6. Compatibility with Balance: Finally, the author verifies that the equivalence respects the balance (categorical twist) structures on both sides, ensuring the result holds for balanced tensor categories.

Key Contributions and Results
The primary result of the paper is Theorem 4.19, which establishes the following equivalence:
$$\text{Rep}(A^G) \cong (\text{Rep}_G(A))^G$$
where:

• $A$ is a conformal net (not necessarily rational) acted on faithfully by a finite group $G$.
• $\text{Rep}(A^G)$ is the category of representations of the fixed-point conformal net.
• $\text{Rep}_G(A)$ is the $G$-crossed balanced $W^*$-tensor category of $G$-twisted representations of $A$.
• $(\text{Rep}_G(A))^G$ is the $G$-equivariantization of $\text{Rep}_G(A)$.

This equivalence is an equivalence of balanced $W^*$-tensor categories. The underlying functor $R: (\text{Rep}_G(A))^G \to \text{Rep}(A^G)$ restricts a $G$-equivariant twisted representation on a Hilbert space $H$ to the honest representation of $A^G$ on the subspace of $G$-invariant vectors.

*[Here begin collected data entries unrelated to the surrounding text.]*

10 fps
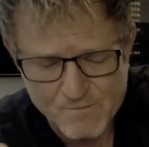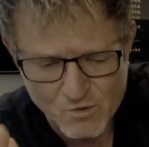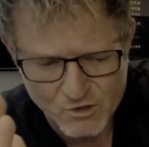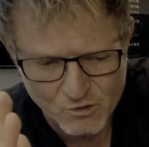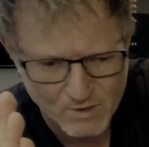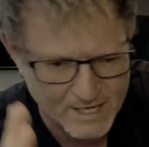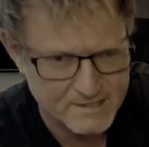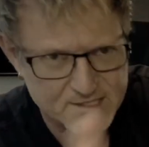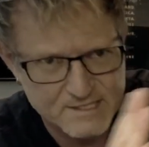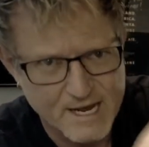you will
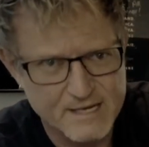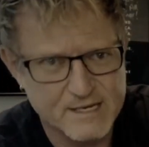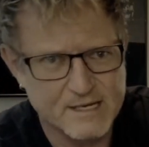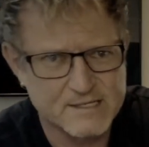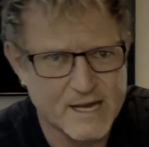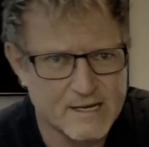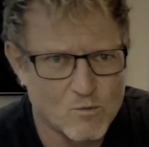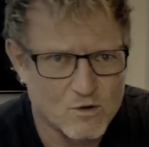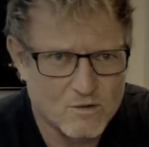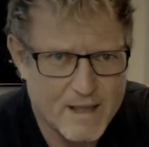understand exactly
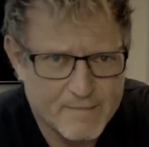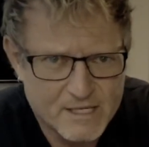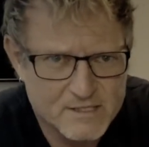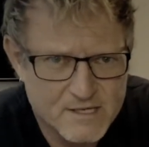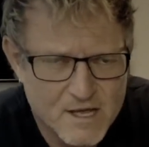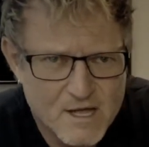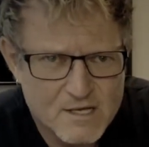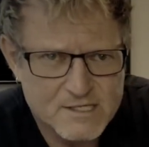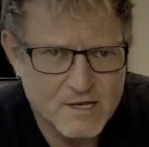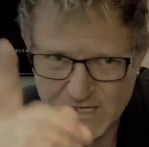what all that means.
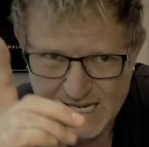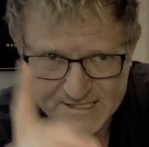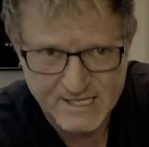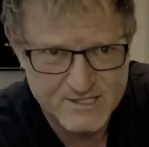So let's get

Specific technical contributions include:

• Generalization to Non-Rational Nets: The result removes the rationality hypothesis required in Müger's original theorem, accommodating categories with direct integrals and continuously many simple objects.
• Preservation of Balance: The paper explicitly constructs and verifies the compatibility of the equivalence with the balance (categorical twist), a structure often omitted in non-rational contexts.
• Uniqueness of Extensions: Theorem 3.5 provides a uniqueness result for $G$-crossed categorical extensions, which is instrumental in proving the equivalence between the module category $\text{Mod}(\Gamma)$ and the twisted representation category $\text{Rep}_G(A)$.
• Involutive Structures: The paper notes that the equivalence can be upgraded to be compatible with involutive structures (Appendix A), as constructed in a companion work.

Significance
The paper claims that these results provide the first explicit computation of a category of representations for a conformal net where irreducible representations tensor to a direct integral of irreducible representations, rather than a direct sum. By generalizing the Müger equivalence to the non-rational setting and including the balance, the work extends the structural understanding of orbifolding in CFT beyond the realm of modular tensor categories. The methodology relies on the interplay between Connes fusion, categorical extensions, and the theory of Frobenius algebras in $W^*$-tensor categories, offering a robust framework for analyzing fixed-point nets without assuming semisimplicity or finiteness.